++++ Record extracts

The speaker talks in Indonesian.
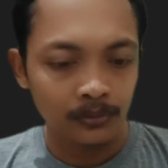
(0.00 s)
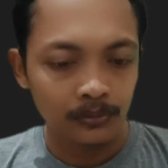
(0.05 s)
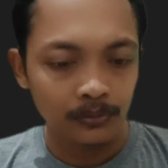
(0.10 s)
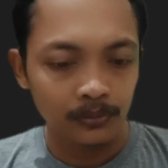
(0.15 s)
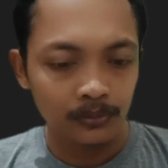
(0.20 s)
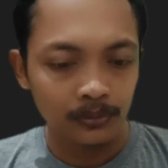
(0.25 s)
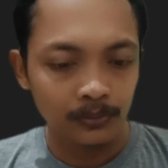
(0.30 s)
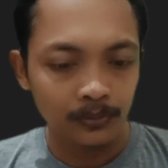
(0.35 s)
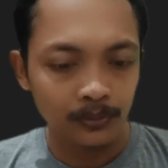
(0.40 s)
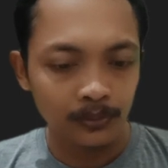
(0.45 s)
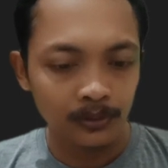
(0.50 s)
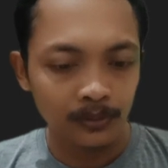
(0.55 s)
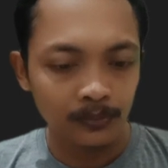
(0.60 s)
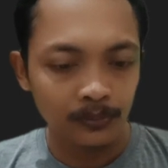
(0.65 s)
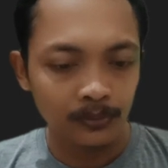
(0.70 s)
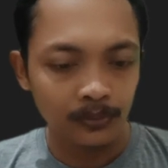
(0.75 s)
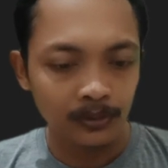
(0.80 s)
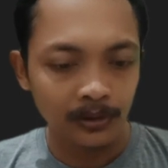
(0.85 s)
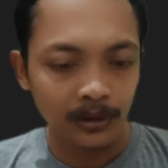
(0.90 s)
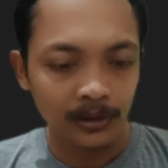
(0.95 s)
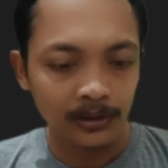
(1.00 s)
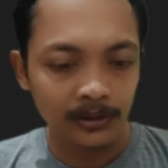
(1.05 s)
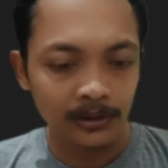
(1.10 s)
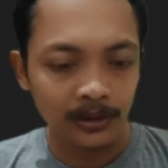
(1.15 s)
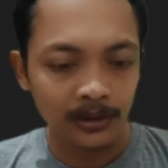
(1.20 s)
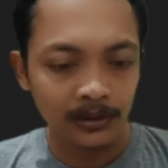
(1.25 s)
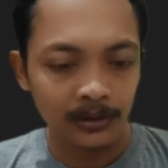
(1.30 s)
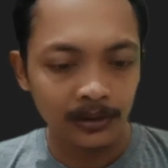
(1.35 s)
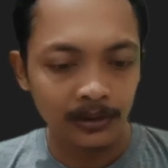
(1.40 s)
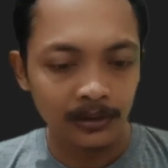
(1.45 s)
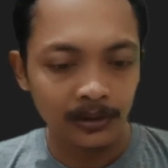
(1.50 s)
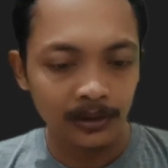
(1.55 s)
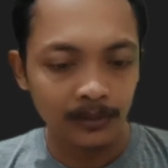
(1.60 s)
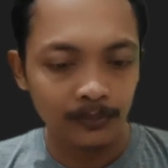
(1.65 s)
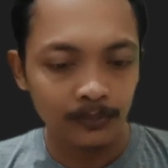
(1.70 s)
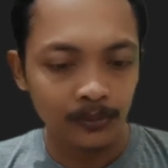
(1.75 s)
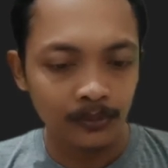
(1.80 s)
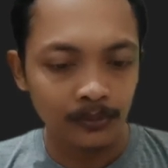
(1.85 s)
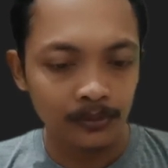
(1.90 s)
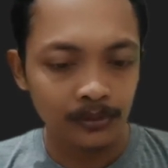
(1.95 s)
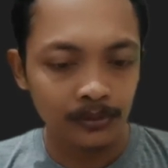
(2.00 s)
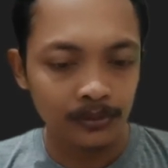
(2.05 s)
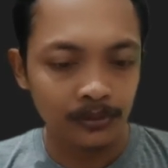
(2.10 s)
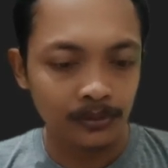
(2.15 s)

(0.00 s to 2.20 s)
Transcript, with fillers: untuk body modelnya ini kita hapus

++++++++

**Instructions to follow:**
Print all the records exactly, minus any images.

**Response box:**
The speaker talks in Indonesian.
(0.00 s)
(0.05 s)
(0.10 s)
(0.15 s)
(0.20 s)
(0.25 s)
(0.30 s)
(0.35 s)
(0.40 s)
(0.45 s)
(0.50 s)
(0.55 s)
(0.60 s)
(0.65 s)
(0.70 s)
(0.75 s)
(0.80 s)
(0.85 s)
(0.90 s)
(0.95 s)
(1.00 s)
(1.05 s)
(1.10 s)
(1.15 s)
(1.20 s)
(1.25 s)
(1.30 s)
(1.35 s)
(1.40 s)
(1.45 s)
(1.50 s)
(1.55 s)
(1.60 s)
(1.65 s)
(1.70 s)
(1.75 s)
(1.80 s)
(1.85 s)
(1.90 s)
(1.95 s)
(2.00 s)
(2.05 s)
(2.10 s)
(2.15 s)

(0.00 s to 2.20 s)
Transcript, with fillers: untuk body modelnya ini kita hapus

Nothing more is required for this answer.